**What the exercise asks**
Pictures do not belong in the copy; transcribe everything else in the records exactly.

**Data to use**

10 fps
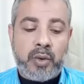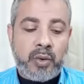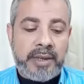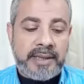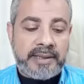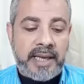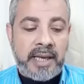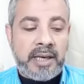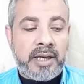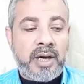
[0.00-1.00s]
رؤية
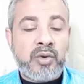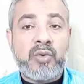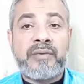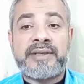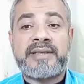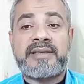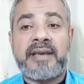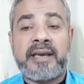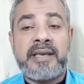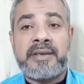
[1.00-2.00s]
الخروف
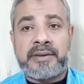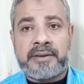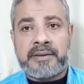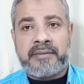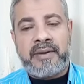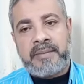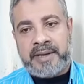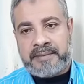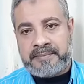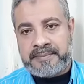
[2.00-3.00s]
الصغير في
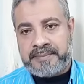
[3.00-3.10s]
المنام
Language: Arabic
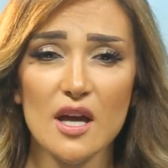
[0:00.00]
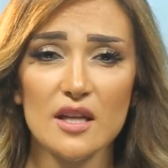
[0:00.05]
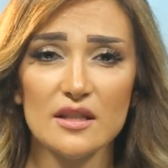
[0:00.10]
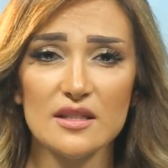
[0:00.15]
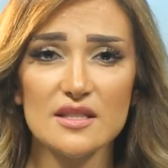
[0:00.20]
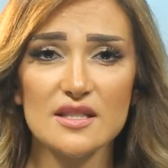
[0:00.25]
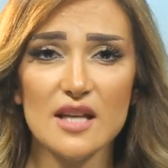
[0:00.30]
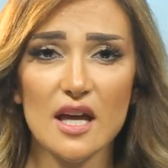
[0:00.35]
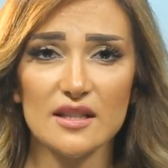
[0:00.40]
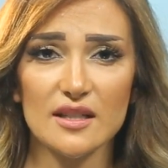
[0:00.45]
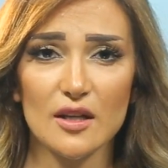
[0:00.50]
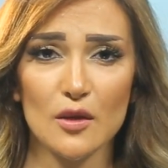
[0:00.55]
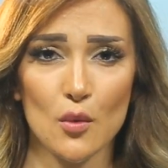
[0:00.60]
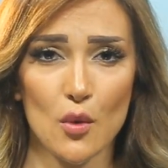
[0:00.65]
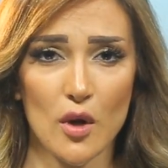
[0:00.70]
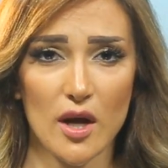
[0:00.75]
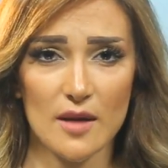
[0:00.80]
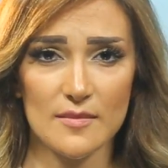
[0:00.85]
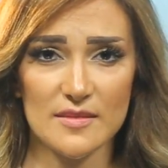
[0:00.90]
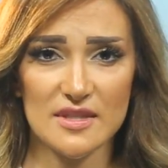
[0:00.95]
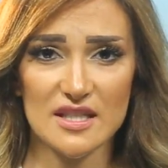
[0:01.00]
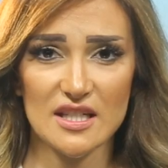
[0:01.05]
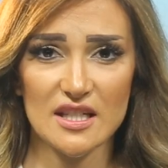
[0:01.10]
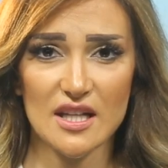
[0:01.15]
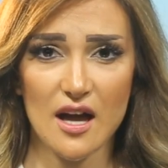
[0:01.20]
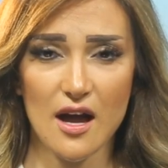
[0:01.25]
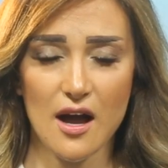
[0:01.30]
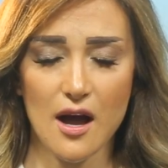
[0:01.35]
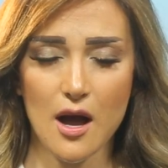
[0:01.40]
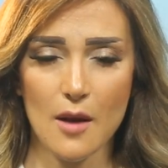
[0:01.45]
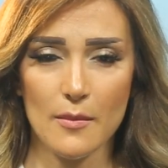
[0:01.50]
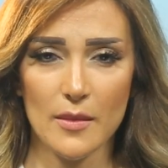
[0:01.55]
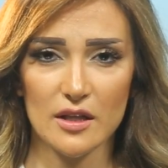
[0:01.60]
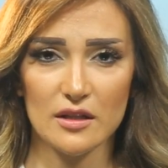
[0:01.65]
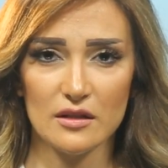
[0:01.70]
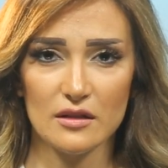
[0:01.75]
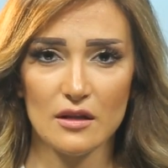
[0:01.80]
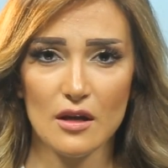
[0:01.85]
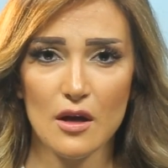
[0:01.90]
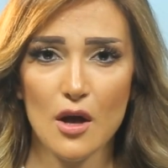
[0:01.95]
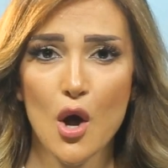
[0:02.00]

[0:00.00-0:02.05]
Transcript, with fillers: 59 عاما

**Task answer**
10 fps
[0.00-1.00s]
رؤية
[1.00-2.00s]
الخروف
[2.00-3.00s]
الصغير في
[3.00-3.10s]
المنام
Language: Arabic
[0:00.00]
[0:00.05]
[0:00.10]
[0:00.15]
[0:00.20]
[0:00.25]
[0:00.30]
[0:00.35]
[0:00.40]
[0:00.45]
[0:00.50]
[0:00.55]
[0:00.60]
[0:00.65]
[0:00.70]
[0:00.75]
[0:00.80]
[0:00.85]
[0:00.90]
[0:00.95]
[0:01.00]
[0:01.05]
[0:01.10]
[0:01.15]
[0:01.20]
[0:01.25]
[0:01.30]
[0:01.35]
[0:01.40]
[0:01.45]
[0:01.50]
[0:01.55]
[0:01.60]
[0:01.65]
[0:01.70]
[0:01.75]
[0:01.80]
[0:01.85]
[0:01.90]
[0:01.95]
[0:02.00]

[0:00.00-0:02.05]
Transcript, with fillers: 59 عاما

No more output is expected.